Collected data:

──────────────────────────────

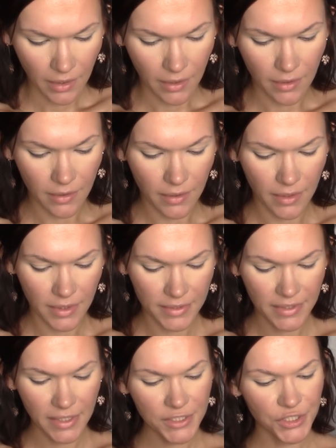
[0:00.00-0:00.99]
А,
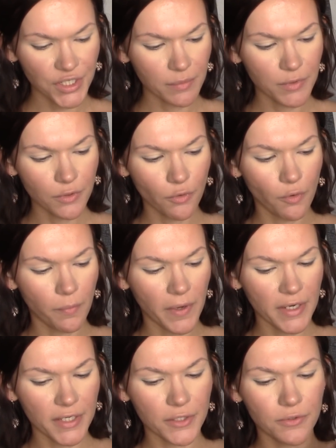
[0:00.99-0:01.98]
дальше я беру
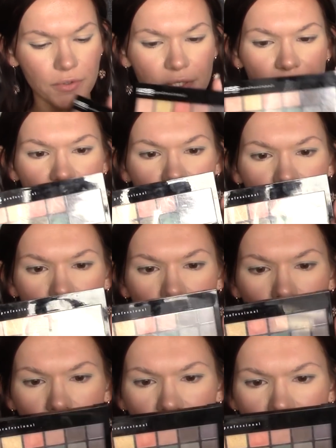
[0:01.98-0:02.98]
палетку Kiss
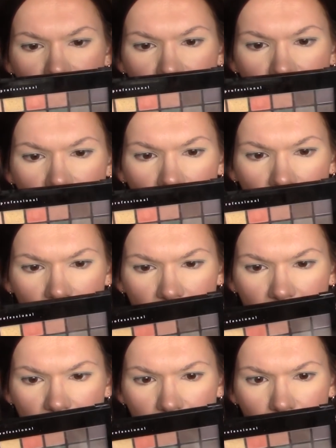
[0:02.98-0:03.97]
Goddess.
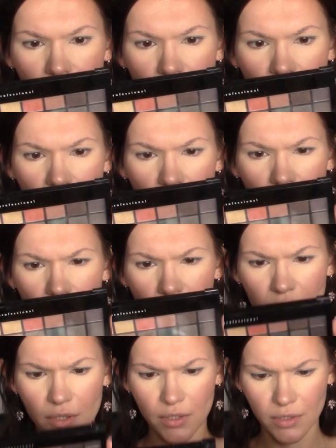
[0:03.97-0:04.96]
Есть ли у него
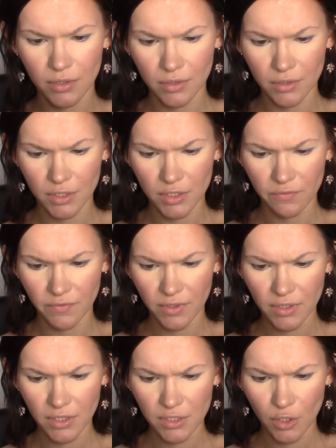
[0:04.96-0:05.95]
какое-то
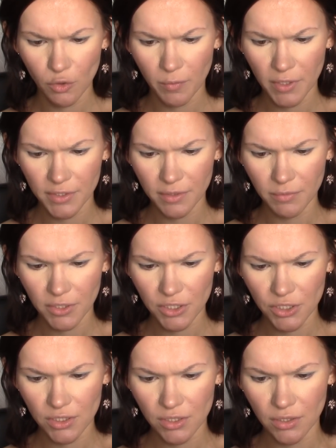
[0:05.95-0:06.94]
название отдельной палетки? Мне
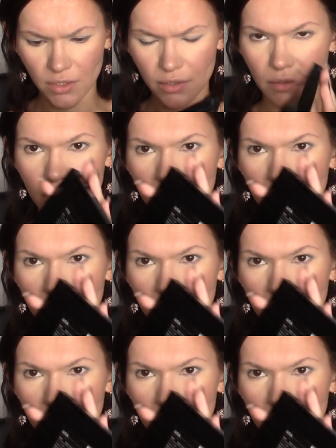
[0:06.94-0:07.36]
кажется, нет.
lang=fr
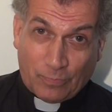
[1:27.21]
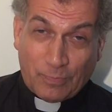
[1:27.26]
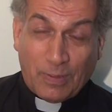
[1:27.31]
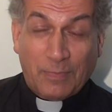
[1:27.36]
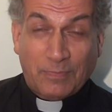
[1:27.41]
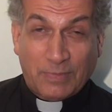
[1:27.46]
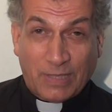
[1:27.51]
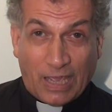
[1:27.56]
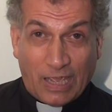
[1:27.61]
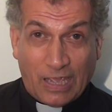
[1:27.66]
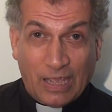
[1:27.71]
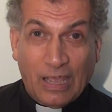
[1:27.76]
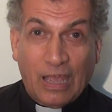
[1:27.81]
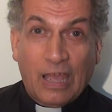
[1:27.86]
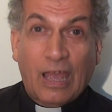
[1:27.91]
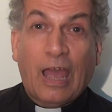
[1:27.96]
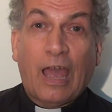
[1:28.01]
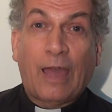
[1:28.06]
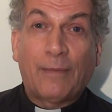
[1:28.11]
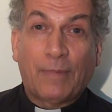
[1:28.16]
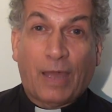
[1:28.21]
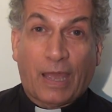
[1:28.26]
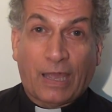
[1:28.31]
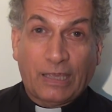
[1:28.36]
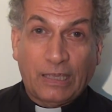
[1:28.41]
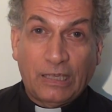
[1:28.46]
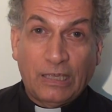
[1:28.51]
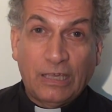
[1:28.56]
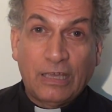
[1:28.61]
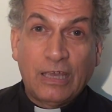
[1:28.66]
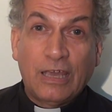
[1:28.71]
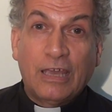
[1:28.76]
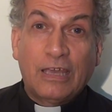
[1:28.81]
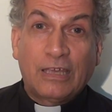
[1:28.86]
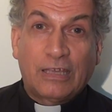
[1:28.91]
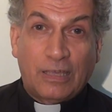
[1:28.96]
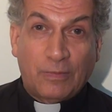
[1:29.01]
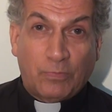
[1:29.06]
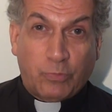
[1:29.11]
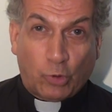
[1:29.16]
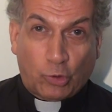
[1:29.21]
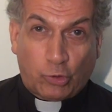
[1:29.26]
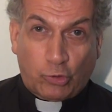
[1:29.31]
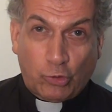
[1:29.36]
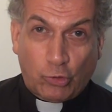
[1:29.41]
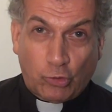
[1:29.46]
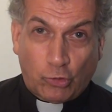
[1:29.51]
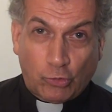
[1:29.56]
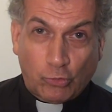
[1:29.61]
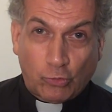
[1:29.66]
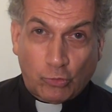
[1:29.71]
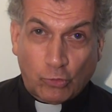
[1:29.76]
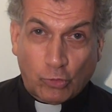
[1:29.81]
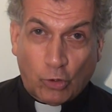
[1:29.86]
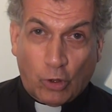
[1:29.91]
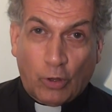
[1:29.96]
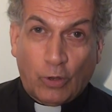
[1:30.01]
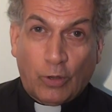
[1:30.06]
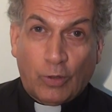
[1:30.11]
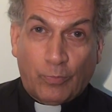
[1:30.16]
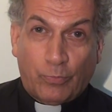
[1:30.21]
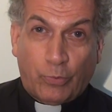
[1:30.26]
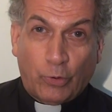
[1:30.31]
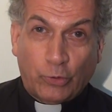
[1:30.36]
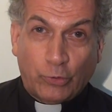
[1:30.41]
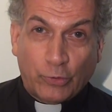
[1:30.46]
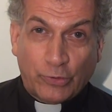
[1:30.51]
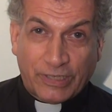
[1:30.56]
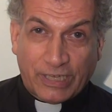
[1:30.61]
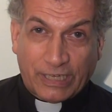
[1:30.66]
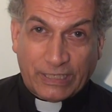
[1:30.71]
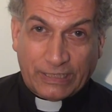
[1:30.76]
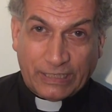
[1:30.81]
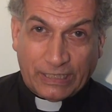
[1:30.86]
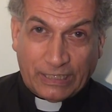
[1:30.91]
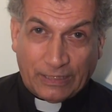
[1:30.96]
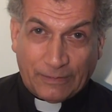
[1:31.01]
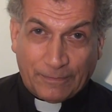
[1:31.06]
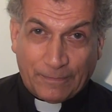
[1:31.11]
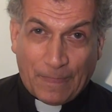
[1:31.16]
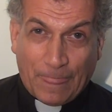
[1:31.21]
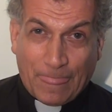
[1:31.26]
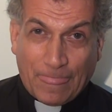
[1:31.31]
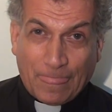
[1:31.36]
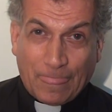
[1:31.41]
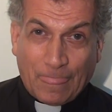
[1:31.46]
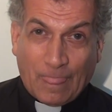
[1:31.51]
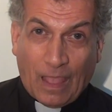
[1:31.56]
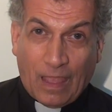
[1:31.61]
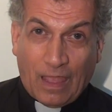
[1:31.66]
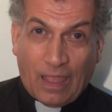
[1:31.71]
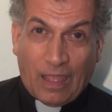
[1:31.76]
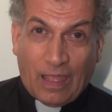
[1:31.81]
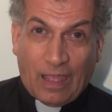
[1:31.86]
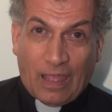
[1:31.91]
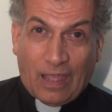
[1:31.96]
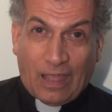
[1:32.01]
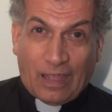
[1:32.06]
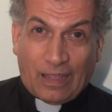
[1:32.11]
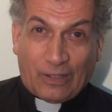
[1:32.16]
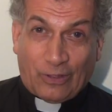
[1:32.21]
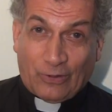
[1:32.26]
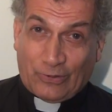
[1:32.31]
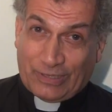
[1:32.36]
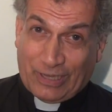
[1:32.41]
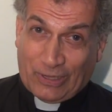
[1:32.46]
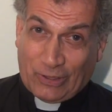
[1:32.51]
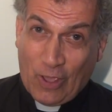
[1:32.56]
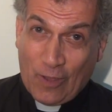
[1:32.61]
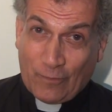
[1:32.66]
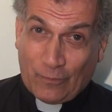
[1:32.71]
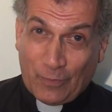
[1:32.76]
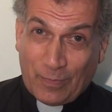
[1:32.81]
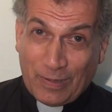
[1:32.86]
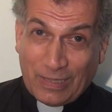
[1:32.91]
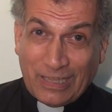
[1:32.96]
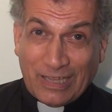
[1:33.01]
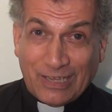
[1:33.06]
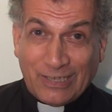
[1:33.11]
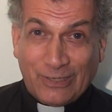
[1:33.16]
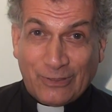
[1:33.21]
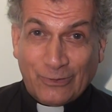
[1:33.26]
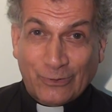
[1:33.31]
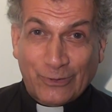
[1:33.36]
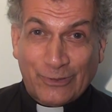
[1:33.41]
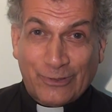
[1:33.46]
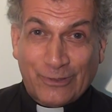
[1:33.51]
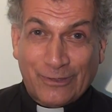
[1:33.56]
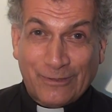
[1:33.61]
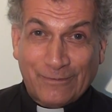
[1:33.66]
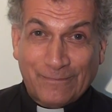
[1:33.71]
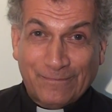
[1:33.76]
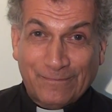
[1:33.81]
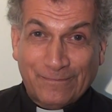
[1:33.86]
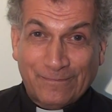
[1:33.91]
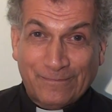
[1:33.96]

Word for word: mais bien à Marie qui pour toujours peut nous aider. Que le Seigneur vous bénisse tous.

──────────────────────────────

» **WHAT THE TASK REQUIRES**
The answer must be an exact reproduction of the records, with every picture left out.

» **RESPONSE FOR THIS EXERCISE**
[0:00.00-0:00.99]
А,
[0:00.99-0:01.98]
дальше я беру
[0:01.98-0:02.98]
палетку Kiss
[0:02.98-0:03.97]
Goddess.
[0:03.97-0:04.96]
Есть ли у него
[0:04.96-0:05.95]
какое-то
[0:05.95-0:06.94]
название отдельной палетки? Мне
[0:06.94-0:07.36]
кажется, нет.
lang=fr
[1:27.21]
[1:27.26]
[1:27.31]
[1:27.36]
[1:27.41]
[1:27.46]
[1:27.51]
[1:27.56]
[1:27.61]
[1:27.66]
[1:27.71]
[1:27.76]
[1:27.81]
[1:27.86]
[1:27.91]
[1:27.96]
[1:28.01]
[1:28.06]
[1:28.11]
[1:28.16]
[1:28.21]
[1:28.26]
[1:28.31]
[1:28.36]
[1:28.41]
[1:28.46]
[1:28.51]
[1:28.56]
[1:28.61]
[1:28.66]
[1:28.71]
[1:28.76]
[1:28.81]
[1:28.86]
[1:28.91]
[1:28.96]
[1:29.01]
[1:29.06]
[1:29.11]
[1:29.16]
[1:29.21]
[1:29.26]
[1:29.31]
[1:29.36]
[1:29.41]
[1:29.46]
[1:29.51]
[1:29.56]
[1:29.61]
[1:29.66]
[1:29.71]
[1:29.76]
[1:29.81]
[1:29.86]
[1:29.91]
[1:29.96]
[1:30.01]
[1:30.06]
[1:30.11]
[1:30.16]
[1:30.21]
[1:30.26]
[1:30.31]
[1:30.36]
[1:30.41]
[1:30.46]
[1:30.51]
[1:30.56]
[1:30.61]
[1:30.66]
[1:30.71]
[1:30.76]
[1:30.81]
[1:30.86]
[1:30.91]
[1:30.96]
[1:31.01]
[1:31.06]
[1:31.11]
[1:31.16]
[1:31.21]
[1:31.26]
[1:31.31]
[1:31.36]
[1:31.41]
[1:31.46]
[1:31.51]
[1:31.56]
[1:31.61]
[1:31.66]
[1:31.71]
[1:31.76]
[1:31.81]
[1:31.86]
[1:31.91]
[1:31.96]
[1:32.01]
[1:32.06]
[1:32.11]
[1:32.16]
[1:32.21]
[1:32.26]
[1:32.31]
[1:32.36]
[1:32.41]
[1:32.46]
[1:32.51]
[1:32.56]
[1:32.61]
[1:32.66]
[1:32.71]
[1:32.76]
[1:32.81]
[1:32.86]
[1:32.91]
[1:32.96]
[1:33.01]
[1:33.06]
[1:33.11]
[1:33.16]
[1:33.21]
[1:33.26]
[1:33.31]
[1:33.36]
[1:33.41]
[1:33.46]
[1:33.51]
[1:33.56]
[1:33.61]
[1:33.66]
[1:33.71]
[1:33.76]
[1:33.81]
[1:33.86]
[1:33.91]
[1:33.96]

Word for word: mais bien à Marie qui pour toujours peut nous aider. Que le Seigneur vous bénisse tous.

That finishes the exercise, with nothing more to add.